DIRECTIONS –
Go over the records and copy every line with the string "Transcript".

*** Opening PROVIDED ENTRIES ***

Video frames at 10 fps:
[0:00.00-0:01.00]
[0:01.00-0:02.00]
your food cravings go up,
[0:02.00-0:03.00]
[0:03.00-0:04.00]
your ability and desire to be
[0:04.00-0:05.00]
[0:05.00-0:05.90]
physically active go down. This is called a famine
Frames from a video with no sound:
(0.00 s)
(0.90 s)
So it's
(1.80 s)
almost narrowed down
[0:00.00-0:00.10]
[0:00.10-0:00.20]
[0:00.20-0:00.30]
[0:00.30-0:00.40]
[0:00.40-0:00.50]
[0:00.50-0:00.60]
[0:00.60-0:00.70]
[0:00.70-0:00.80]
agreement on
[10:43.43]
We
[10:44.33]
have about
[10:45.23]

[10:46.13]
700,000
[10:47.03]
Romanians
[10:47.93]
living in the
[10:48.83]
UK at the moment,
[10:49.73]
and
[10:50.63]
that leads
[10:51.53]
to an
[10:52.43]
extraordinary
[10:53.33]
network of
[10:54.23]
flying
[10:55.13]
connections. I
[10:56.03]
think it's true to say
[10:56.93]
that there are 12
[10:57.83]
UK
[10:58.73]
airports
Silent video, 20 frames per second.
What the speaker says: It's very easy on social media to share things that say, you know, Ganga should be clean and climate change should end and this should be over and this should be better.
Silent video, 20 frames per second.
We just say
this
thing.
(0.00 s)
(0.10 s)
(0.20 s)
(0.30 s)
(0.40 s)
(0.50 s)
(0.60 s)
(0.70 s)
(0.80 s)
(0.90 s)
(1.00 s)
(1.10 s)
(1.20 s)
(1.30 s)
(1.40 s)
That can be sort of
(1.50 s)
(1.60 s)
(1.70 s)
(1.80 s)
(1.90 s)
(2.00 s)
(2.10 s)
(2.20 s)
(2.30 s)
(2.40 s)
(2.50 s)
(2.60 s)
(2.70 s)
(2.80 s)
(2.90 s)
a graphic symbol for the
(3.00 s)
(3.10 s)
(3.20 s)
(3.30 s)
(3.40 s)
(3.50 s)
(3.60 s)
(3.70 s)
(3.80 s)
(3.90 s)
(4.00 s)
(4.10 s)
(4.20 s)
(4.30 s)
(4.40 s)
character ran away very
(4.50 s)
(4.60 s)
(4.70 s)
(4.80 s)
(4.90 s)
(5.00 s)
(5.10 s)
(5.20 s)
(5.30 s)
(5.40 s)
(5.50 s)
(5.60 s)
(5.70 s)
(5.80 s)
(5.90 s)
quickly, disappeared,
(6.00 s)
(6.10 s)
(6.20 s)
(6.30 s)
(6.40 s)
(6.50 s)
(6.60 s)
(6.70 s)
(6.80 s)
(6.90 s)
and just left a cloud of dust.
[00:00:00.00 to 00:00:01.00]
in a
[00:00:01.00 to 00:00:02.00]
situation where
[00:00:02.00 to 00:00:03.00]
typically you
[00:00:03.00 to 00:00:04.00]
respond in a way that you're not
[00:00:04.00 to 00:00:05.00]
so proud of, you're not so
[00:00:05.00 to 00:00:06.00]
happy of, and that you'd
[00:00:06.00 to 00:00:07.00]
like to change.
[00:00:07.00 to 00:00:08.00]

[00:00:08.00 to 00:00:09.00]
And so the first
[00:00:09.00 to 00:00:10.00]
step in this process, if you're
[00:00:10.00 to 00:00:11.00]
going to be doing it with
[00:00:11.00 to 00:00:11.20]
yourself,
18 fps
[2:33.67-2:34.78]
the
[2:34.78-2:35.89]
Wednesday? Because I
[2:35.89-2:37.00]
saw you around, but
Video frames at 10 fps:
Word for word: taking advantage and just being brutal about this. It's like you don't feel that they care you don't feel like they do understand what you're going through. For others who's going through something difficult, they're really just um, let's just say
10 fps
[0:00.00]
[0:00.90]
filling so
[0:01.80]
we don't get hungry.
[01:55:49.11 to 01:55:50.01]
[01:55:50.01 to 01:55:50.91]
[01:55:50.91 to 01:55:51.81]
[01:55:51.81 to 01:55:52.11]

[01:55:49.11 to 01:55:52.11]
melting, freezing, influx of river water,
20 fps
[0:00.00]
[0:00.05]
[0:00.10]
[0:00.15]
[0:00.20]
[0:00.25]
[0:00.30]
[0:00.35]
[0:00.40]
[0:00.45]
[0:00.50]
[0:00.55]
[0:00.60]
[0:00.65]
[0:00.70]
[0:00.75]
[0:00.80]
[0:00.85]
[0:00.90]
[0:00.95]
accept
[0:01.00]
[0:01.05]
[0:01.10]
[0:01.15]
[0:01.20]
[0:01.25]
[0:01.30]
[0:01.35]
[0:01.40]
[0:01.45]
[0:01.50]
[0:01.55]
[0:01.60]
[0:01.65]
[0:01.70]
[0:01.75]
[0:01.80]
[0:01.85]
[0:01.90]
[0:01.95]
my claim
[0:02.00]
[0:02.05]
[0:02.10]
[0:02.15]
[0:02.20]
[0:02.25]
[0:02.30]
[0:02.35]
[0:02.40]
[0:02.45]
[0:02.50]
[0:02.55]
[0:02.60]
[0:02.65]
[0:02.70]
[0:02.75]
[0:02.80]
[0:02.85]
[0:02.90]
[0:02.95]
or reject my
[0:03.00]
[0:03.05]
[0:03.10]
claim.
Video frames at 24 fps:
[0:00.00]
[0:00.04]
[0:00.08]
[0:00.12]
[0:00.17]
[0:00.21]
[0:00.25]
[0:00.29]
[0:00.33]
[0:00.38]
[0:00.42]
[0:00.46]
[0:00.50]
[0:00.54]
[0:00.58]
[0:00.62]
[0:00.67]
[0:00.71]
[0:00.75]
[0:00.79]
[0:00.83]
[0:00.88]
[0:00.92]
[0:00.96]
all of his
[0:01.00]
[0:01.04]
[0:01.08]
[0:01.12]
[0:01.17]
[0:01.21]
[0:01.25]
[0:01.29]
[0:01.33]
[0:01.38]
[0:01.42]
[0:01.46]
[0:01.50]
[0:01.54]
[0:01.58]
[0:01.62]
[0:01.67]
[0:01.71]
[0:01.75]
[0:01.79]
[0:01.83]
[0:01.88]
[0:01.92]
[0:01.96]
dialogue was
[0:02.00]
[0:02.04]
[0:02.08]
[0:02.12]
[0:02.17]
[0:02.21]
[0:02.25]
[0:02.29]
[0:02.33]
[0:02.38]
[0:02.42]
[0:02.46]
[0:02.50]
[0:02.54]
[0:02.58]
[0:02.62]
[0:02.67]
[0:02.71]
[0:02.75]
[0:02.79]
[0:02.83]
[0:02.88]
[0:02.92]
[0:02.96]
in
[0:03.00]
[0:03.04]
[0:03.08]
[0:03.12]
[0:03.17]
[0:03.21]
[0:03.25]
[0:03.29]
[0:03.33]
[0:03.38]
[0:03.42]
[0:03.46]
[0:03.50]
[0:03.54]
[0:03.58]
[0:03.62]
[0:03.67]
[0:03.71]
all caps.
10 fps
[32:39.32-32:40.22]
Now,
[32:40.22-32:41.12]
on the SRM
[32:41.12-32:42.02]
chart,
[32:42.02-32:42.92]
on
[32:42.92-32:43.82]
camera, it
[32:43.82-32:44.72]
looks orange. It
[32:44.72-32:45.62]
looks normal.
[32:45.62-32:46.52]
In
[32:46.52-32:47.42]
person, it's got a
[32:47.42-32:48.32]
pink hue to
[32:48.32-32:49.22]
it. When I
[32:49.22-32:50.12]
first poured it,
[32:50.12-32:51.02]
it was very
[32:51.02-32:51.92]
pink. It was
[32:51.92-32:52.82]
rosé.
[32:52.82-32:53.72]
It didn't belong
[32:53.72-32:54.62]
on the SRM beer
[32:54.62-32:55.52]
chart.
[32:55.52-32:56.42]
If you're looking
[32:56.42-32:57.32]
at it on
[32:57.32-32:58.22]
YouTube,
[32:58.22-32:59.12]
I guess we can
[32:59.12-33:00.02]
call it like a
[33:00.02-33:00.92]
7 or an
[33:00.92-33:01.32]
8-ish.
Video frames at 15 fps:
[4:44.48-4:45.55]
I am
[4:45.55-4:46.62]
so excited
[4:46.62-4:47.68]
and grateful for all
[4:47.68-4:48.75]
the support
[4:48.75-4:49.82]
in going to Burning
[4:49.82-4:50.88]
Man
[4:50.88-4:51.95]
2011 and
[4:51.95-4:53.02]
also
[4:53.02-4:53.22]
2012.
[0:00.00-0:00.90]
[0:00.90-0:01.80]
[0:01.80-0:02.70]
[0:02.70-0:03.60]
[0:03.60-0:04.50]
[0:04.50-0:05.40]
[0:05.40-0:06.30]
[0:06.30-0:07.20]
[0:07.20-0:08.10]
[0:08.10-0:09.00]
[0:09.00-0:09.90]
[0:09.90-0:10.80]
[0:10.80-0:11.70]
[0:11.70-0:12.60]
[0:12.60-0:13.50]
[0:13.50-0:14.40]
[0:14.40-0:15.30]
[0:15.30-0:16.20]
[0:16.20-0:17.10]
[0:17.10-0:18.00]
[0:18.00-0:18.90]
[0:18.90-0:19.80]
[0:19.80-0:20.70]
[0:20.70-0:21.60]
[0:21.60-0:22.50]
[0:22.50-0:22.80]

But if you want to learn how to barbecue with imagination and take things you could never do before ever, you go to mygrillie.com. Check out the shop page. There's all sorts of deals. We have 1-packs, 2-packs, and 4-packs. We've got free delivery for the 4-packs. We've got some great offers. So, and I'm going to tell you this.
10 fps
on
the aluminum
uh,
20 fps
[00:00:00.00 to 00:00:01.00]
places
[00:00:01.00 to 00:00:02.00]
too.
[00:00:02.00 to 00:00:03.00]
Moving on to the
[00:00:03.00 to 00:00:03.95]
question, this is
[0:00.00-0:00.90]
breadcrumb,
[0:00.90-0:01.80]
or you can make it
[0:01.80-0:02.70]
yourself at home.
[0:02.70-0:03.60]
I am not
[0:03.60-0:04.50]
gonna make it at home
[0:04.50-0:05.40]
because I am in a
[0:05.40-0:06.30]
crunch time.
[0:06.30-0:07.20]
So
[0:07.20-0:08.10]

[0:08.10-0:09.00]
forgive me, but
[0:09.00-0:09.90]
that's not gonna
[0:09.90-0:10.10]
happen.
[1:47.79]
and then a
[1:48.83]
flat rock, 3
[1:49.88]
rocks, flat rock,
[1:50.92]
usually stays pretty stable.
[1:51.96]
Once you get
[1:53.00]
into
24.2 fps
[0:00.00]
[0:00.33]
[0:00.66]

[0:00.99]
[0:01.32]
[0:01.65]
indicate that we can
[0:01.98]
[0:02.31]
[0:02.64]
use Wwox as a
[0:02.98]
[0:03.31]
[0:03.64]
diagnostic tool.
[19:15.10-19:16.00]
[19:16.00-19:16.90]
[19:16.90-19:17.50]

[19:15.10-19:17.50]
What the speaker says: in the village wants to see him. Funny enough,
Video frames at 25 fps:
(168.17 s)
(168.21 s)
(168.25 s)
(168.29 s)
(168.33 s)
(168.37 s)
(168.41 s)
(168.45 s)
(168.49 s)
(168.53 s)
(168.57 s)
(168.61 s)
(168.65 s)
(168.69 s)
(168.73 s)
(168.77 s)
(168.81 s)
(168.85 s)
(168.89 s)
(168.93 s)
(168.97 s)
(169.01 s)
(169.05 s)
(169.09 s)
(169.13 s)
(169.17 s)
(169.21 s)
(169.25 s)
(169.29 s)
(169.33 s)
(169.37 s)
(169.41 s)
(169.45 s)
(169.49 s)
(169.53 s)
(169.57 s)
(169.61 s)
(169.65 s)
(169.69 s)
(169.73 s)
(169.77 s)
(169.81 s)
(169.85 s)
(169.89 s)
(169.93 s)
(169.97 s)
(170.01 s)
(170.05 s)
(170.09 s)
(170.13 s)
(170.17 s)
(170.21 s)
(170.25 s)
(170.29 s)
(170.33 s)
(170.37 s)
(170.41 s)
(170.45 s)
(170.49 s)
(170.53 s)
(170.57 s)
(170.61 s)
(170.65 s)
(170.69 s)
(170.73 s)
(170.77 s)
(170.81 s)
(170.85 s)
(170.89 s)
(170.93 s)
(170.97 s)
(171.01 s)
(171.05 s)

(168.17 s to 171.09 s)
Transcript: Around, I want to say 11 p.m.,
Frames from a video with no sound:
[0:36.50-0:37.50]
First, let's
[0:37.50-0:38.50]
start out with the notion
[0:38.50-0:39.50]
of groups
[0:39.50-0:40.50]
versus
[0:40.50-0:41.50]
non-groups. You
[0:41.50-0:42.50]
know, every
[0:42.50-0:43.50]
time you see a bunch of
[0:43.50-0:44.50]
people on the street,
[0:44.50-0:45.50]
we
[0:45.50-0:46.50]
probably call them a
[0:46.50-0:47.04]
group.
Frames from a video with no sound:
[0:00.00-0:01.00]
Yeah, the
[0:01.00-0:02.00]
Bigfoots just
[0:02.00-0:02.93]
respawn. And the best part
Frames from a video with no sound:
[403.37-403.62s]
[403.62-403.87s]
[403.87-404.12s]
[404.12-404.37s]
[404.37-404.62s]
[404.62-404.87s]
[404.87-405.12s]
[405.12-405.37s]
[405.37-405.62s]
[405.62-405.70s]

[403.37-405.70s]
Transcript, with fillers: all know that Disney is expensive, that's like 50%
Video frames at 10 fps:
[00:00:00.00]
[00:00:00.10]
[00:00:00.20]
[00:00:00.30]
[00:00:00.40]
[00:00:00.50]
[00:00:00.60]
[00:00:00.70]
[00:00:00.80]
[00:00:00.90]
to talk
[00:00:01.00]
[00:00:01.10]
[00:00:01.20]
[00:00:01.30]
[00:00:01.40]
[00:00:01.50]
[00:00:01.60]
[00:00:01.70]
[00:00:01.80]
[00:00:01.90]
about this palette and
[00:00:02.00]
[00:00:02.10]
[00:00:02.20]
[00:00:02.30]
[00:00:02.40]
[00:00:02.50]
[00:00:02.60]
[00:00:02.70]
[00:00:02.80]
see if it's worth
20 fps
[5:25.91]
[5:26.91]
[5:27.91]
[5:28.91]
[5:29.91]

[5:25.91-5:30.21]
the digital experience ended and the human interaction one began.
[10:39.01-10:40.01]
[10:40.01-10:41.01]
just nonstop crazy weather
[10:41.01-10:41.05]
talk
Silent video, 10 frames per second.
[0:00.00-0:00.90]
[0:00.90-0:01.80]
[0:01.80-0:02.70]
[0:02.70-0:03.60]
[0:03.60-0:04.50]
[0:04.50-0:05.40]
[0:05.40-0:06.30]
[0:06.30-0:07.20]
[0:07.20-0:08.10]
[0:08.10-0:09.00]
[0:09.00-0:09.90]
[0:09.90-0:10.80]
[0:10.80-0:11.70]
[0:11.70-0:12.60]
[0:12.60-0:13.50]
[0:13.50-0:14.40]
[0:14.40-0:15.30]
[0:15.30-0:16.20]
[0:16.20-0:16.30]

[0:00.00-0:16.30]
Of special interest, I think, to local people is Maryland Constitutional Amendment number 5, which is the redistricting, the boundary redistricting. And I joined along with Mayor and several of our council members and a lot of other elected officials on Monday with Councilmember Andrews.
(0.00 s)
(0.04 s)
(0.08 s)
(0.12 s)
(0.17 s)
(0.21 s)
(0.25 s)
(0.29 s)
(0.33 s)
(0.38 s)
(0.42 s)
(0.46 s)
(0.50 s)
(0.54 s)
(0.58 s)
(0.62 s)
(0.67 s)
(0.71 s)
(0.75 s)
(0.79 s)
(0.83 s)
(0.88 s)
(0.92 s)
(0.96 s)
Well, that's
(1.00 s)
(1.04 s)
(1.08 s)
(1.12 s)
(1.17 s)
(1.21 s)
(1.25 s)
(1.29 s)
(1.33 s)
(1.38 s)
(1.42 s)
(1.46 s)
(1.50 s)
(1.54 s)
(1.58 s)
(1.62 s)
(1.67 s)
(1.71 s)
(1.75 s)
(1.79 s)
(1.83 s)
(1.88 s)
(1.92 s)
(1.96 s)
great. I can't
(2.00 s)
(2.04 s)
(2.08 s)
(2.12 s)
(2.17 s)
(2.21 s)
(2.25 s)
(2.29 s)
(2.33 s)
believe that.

*** Closing PROVIDED ENTRIES ***

OUTPUT –
Transcript: Around, I want to say 11 p.m.,
Transcript, with fillers: all know that Disney is expensive, that's like 50%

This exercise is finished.